What you will do:
Reproduce the closing part of the entries exactly: the line with "[00:00:04.00]" and all lines after it, ending with the last line, and nothing else.

(Data extracted from a collection)
------------------------------

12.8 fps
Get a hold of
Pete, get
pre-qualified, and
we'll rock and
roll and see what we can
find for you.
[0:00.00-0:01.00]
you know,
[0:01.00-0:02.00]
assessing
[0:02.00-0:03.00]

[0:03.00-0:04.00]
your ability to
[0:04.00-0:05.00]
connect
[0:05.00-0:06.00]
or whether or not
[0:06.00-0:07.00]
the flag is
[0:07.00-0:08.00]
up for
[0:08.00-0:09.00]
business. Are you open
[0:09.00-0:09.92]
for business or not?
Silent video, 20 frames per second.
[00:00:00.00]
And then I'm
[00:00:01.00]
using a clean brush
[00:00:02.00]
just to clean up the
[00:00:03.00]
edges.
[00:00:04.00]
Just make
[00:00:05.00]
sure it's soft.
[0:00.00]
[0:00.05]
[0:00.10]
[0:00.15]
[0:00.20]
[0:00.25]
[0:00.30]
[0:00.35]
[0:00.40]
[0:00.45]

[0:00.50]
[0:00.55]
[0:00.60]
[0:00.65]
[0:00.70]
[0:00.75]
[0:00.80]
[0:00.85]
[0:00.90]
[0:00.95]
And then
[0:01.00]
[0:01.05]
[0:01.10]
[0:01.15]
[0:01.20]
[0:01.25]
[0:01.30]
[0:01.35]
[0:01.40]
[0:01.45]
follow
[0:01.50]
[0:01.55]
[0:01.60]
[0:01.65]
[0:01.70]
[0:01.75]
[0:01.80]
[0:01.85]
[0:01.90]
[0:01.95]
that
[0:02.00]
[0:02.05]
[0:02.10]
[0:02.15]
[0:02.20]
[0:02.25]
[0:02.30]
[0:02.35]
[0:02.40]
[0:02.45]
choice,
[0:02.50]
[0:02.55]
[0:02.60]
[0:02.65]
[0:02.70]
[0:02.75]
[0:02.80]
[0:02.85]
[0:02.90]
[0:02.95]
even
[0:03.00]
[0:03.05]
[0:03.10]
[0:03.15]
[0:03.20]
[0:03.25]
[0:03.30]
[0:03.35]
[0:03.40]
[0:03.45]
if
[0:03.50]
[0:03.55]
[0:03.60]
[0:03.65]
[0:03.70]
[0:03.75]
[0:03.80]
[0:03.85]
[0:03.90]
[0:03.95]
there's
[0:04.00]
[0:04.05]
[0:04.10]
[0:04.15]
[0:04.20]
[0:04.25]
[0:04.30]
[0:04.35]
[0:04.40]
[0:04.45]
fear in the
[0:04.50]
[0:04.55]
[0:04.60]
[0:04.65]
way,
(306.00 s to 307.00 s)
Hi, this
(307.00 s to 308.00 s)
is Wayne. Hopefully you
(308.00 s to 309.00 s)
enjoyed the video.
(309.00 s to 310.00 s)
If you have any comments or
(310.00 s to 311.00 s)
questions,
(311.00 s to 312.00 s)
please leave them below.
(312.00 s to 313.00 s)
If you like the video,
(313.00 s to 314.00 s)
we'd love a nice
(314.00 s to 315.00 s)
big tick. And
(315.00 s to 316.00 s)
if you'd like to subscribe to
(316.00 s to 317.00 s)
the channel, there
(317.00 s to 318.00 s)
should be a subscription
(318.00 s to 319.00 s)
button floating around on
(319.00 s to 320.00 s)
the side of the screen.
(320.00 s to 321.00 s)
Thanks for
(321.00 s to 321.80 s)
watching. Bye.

------------------------------

Solution for this exercise:
[00:00:04.00]
Just make
[00:00:05.00]
sure it's soft.
[0:00.00]
[0:00.05]
[0:00.10]
[0:00.15]
[0:00.20]
[0:00.25]
[0:00.30]
[0:00.35]
[0:00.40]
[0:00.45]

[0:00.50]
[0:00.55]
[0:00.60]
[0:00.65]
[0:00.70]
[0:00.75]
[0:00.80]
[0:00.85]
[0:00.90]
[0:00.95]
And then
[0:01.00]
[0:01.05]
[0:01.10]
[0:01.15]
[0:01.20]
[0:01.25]
[0:01.30]
[0:01.35]
[0:01.40]
[0:01.45]
follow
[0:01.50]
[0:01.55]
[0:01.60]
[0:01.65]
[0:01.70]
[0:01.75]
[0:01.80]
[0:01.85]
[0:01.90]
[0:01.95]
that
[0:02.00]
[0:02.05]
[0:02.10]
[0:02.15]
[0:02.20]
[0:02.25]
[0:02.30]
[0:02.35]
[0:02.40]
[0:02.45]
choice,
[0:02.50]
[0:02.55]
[0:02.60]
[0:02.65]
[0:02.70]
[0:02.75]
[0:02.80]
[0:02.85]
[0:02.90]
[0:02.95]
even
[0:03.00]
[0:03.05]
[0:03.10]
[0:03.15]
[0:03.20]
[0:03.25]
[0:03.30]
[0:03.35]
[0:03.40]
[0:03.45]
if
[0:03.50]
[0:03.55]
[0:03.60]
[0:03.65]
[0:03.70]
[0:03.75]
[0:03.80]
[0:03.85]
[0:03.90]
[0:03.95]
there's
[0:04.00]
[0:04.05]
[0:04.10]
[0:04.15]
[0:04.20]
[0:04.25]
[0:04.30]
[0:04.35]
[0:04.40]
[0:04.45]
fear in the
[0:04.50]
[0:04.55]
[0:04.60]
[0:04.65]
way,
(306.00 s to 307.00 s)
Hi, this
(307.00 s to 308.00 s)
is Wayne. Hopefully you
(308.00 s to 309.00 s)
enjoyed the video.
(309.00 s to 310.00 s)
If you have any comments or
(310.00 s to 311.00 s)
questions,
(311.00 s to 312.00 s)
please leave them below.
(312.00 s to 313.00 s)
If you like the video,
(313.00 s to 314.00 s)
we'd love a nice
(314.00 s to 315.00 s)
big tick. And
(315.00 s to 316.00 s)
if you'd like to subscribe to
(316.00 s to 317.00 s)
the channel, there
(317.00 s to 318.00 s)
should be a subscription
(318.00 s to 319.00 s)
button floating around on
(319.00 s to 320.00 s)
the side of the screen.
(320.00 s to 321.00 s)
Thanks for
(321.00 s to 321.80 s)
watching. Bye.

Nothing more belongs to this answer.